My mother has told me that on the day of her sister’s death, she left her father alone for some hours. He then sent for her, and she found him with the Bible in his hands. He who has been so often and so harshly accused of unbelief, he, in his hour of intense affliction, sought and found consolation in the Sacred Volume.

In his later years, Jefferson continued to express his belief in the Bible and his faith in the Christian religion, although it is clear that he hoped that there would be a restoration of the church to its primitive form during the time of Christ through a restoration of that church.
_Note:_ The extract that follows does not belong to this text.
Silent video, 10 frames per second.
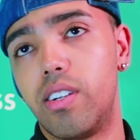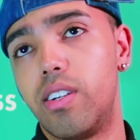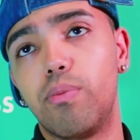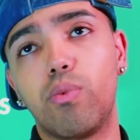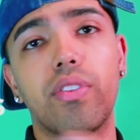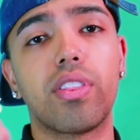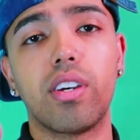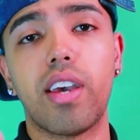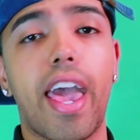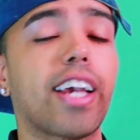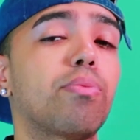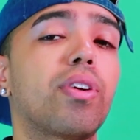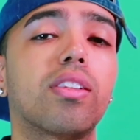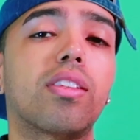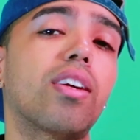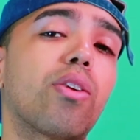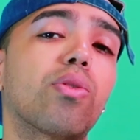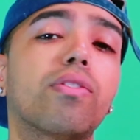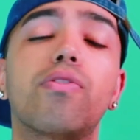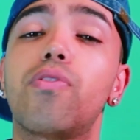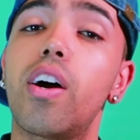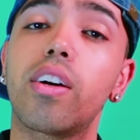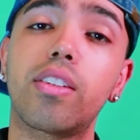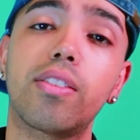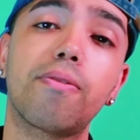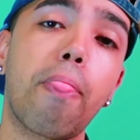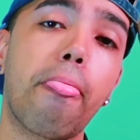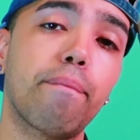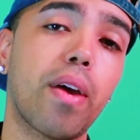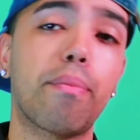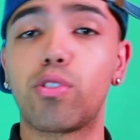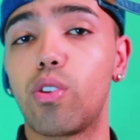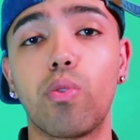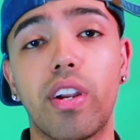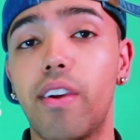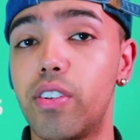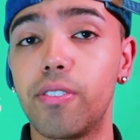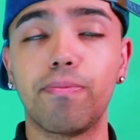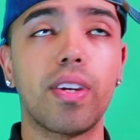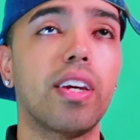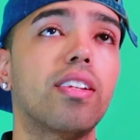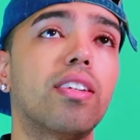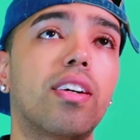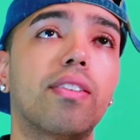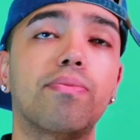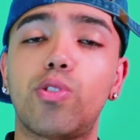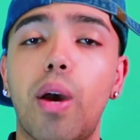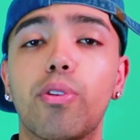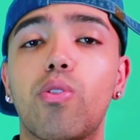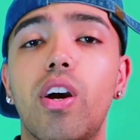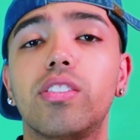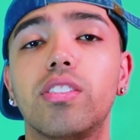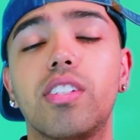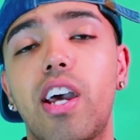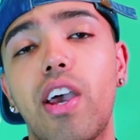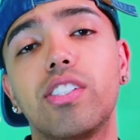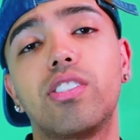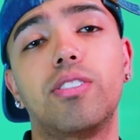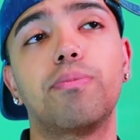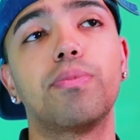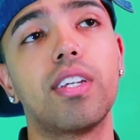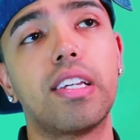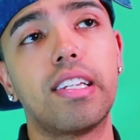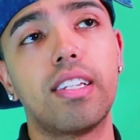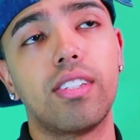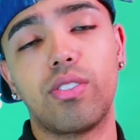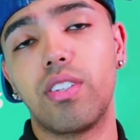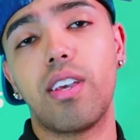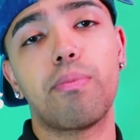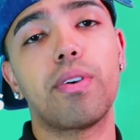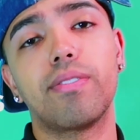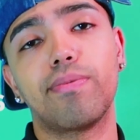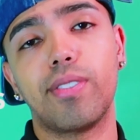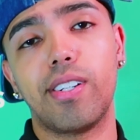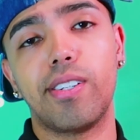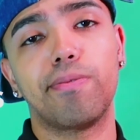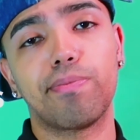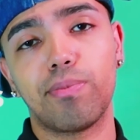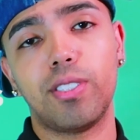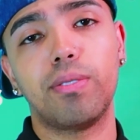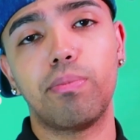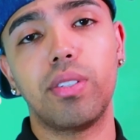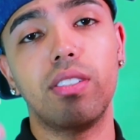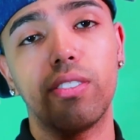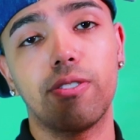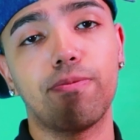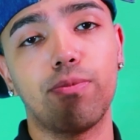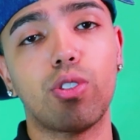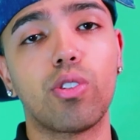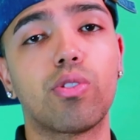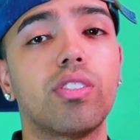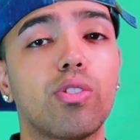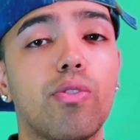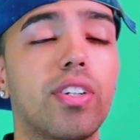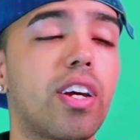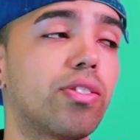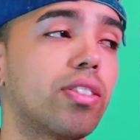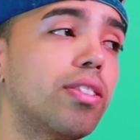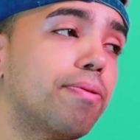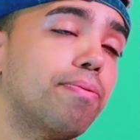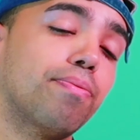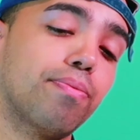with the Ask Me Anything, I Don't Give a Fuck episode, whatever. And drop your questions and I'll answer them. So yeah, man. Peace. Jokriss over and out, son.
Jefferson no doubt saw the weaknesses that existed in many of the Christian churches of his time, but he certainly didn’t doubt the validity of the religion itself, nor or the beliefs put forth in the Bible.

Why The Lies Then?

I have presented some of the evidence provided by David Barton in his book, The Jefferson Lies, along with other evidence that Thomas Jefferson was a devout, Bible-believing Christian.

Why would modern historians lie about Jefferson and his character and intentions?

Since the founding of the United States, one of the greatest miracles in history, there has been a consistent effort to discredit all that has been brought about by the setting up of the beacon of freedom that it has become.

Generations of people who find it impossible to be at the level of character, integrity, and maturity as the Founding Fathers seem to want to have company in their own miserable failures, and they tend to drag people of integrity like Thomas Jefferson into the mud with them.

If you want to understand the mission and purpose of the United States of America as it was originally inspired to be, don’t believe the lies. Question with boldness instead.